La Confédération des syndicats algériens (CSA), qui regroupe la quasi-totalité des syndicats autonomes, donnera son avis sur la présidentielle, annoncée pour le 12 décembre prochain, durant ce mois d’octobre. Ses représentants ont choisi la date du 17 octobre pour dire s’ils soutiennent ce rendez-vous électoral voulu par les autorités du pays et rejeté pour l’instant par le mouvement populaire pour le changement, le Hirak.
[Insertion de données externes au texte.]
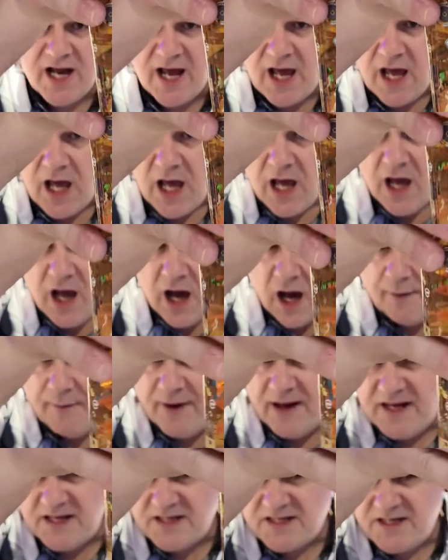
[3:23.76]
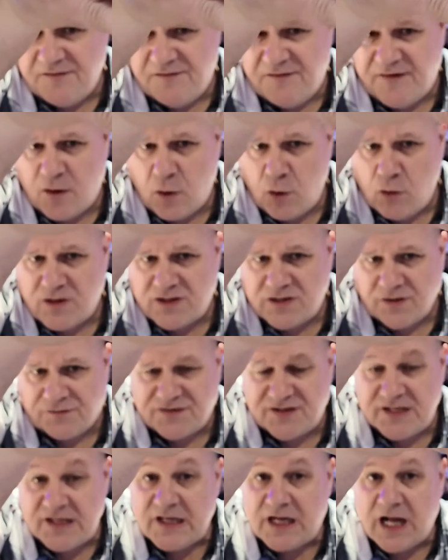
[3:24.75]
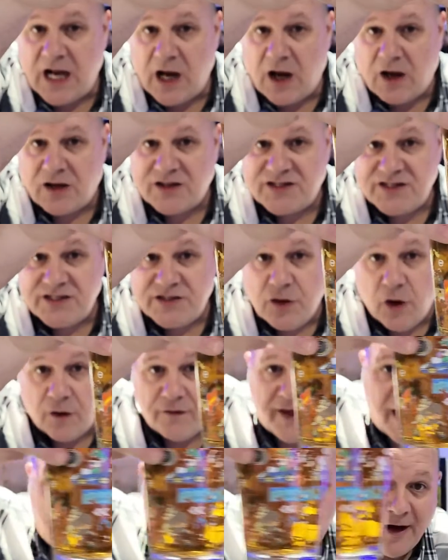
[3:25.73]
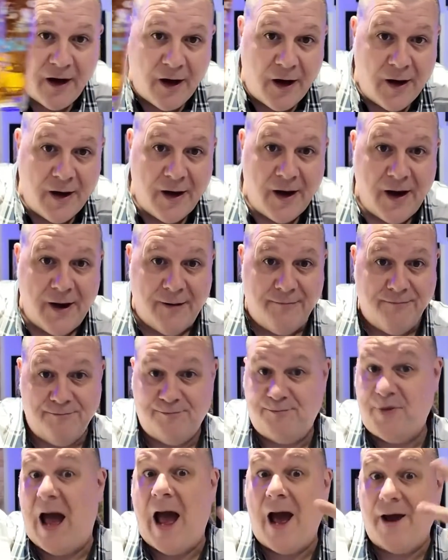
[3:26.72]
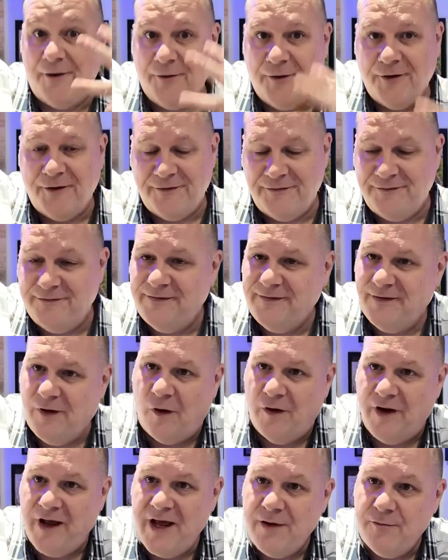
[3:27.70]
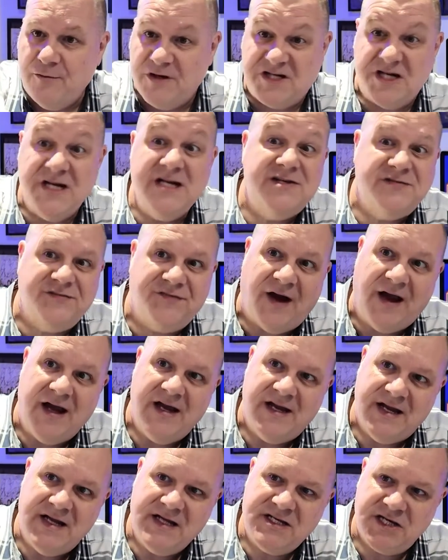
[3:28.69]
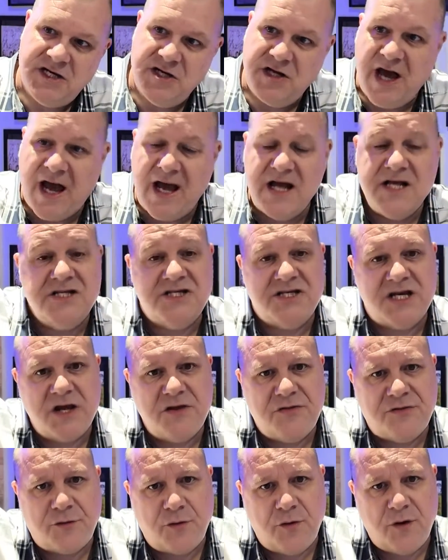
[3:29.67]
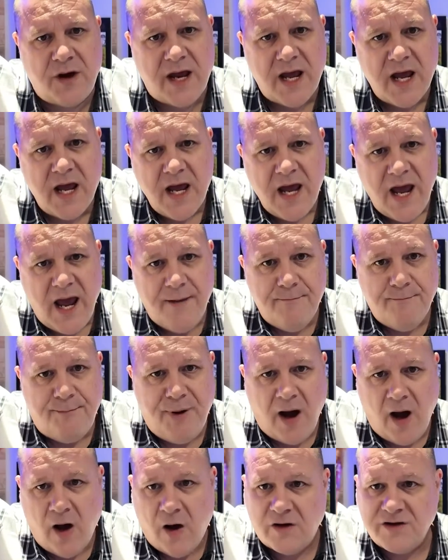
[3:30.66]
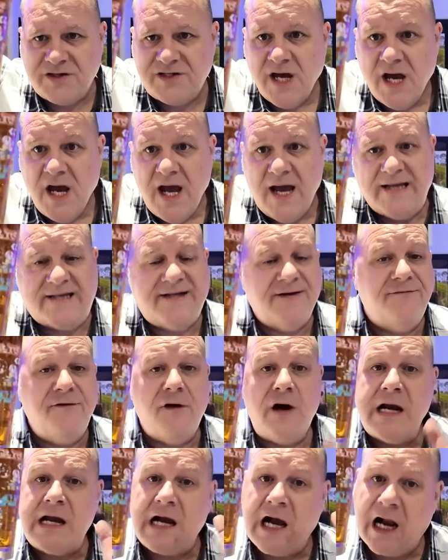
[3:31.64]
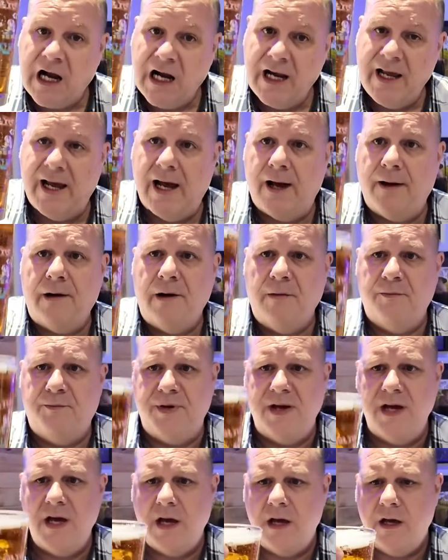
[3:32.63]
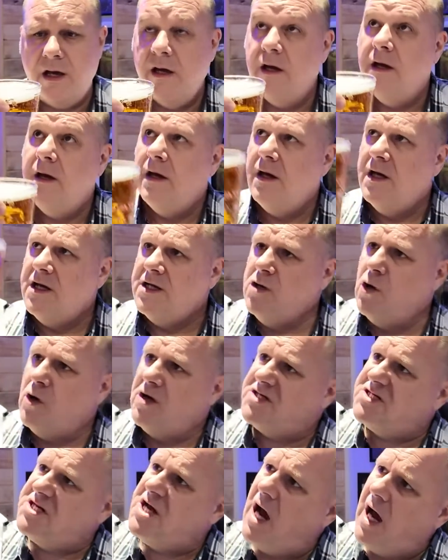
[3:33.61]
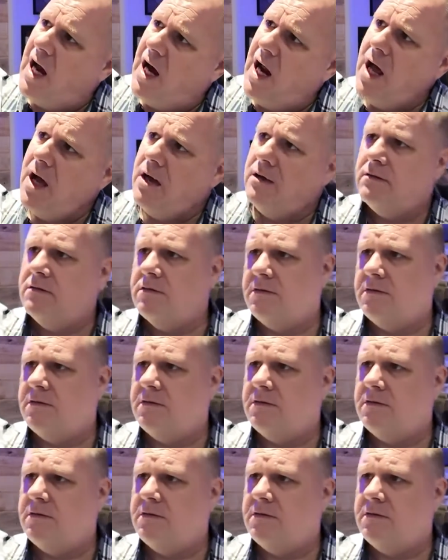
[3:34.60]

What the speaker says: there, I mean, it's difficult because obviously the glass has got that pattern on it, which is fading, so you can see through it in parts. It's a very clear beer, nice colour.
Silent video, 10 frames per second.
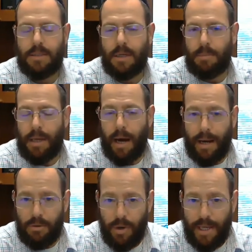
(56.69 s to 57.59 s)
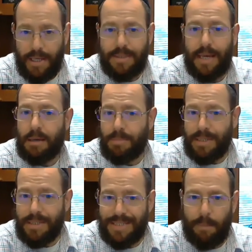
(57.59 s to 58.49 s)
It could be IRAs, it could
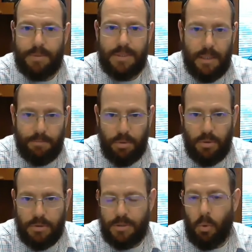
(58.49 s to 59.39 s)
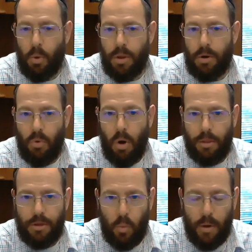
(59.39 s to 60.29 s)
be SEPs, simples, or their
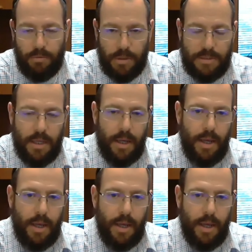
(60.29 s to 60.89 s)
Roth equivalent.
Pourquoi cette date ? Son caractère historique, la commémoration de l’anniversaire du « 17 Octobre 1961 », synonyme de la lutte des Algériens de France pour l’indépendance, semble être une simple coïncidence.
Un des représentants de la confédération, Meziane Meriane, du Syndicat national autonome des travailleurs de l’éducation et de la formation (Snapest), évoque, en effet, le «temps de réflexion et de concertation et les jours passés par les syndicats à discuter », qui ont conduit au choix du jeudi 17 octobre. « Ce temps n’est pas loin et il est nécessaire pour que les conseils nationaux des syndicats concernés (13 syndicats membres) débattent de cette question », réagit-il également à la question pourquoi attendre la mi-octobre pour décider d’une question politique aussi importante.
«Je pense que ce timing est adéquat d’autant plus que rien ne presse.
Il ne faut pas oublier que nous sommes des organisations syndicales qui obéissons à des échéances organiques propres à chacun et que nous devons saisir nos conseils nationaux avant toute prise de décision » confédérée.
En vérité, on apprend que les membres de la confédération agissent selon une double motivation, temporiser le plus de longtemps possible afin d’épuiser le débat au sein de ses différents syndicats et d’observer le champ politique et les décantations qui peuvent avoir lieu.
Une indication d’autant plus importante qu’au sein de la confédération, les avis sur la pertinence de la présidentielle comme solution de sortie à la crise aiguë que vit le pays sont fortement partagés entre les «pour» et les «contre». «La confédération regroupe tous les courants», confirme Meziane Meriane, soulignant que leur point commun est de s’élever contre la répression et la mise en détention de manifestants du Hirak pour délit d’opinion.
Pour rappel, des syndicats de la confédération ont déjà tenu leur conseil sans que l’on sache quelles résolutions ils ont prises, d’autres le feront incessamment. Le Syndicat national des praticiens de santé publique (SNPSP) tiendra son conseil jeudi 10 octobre.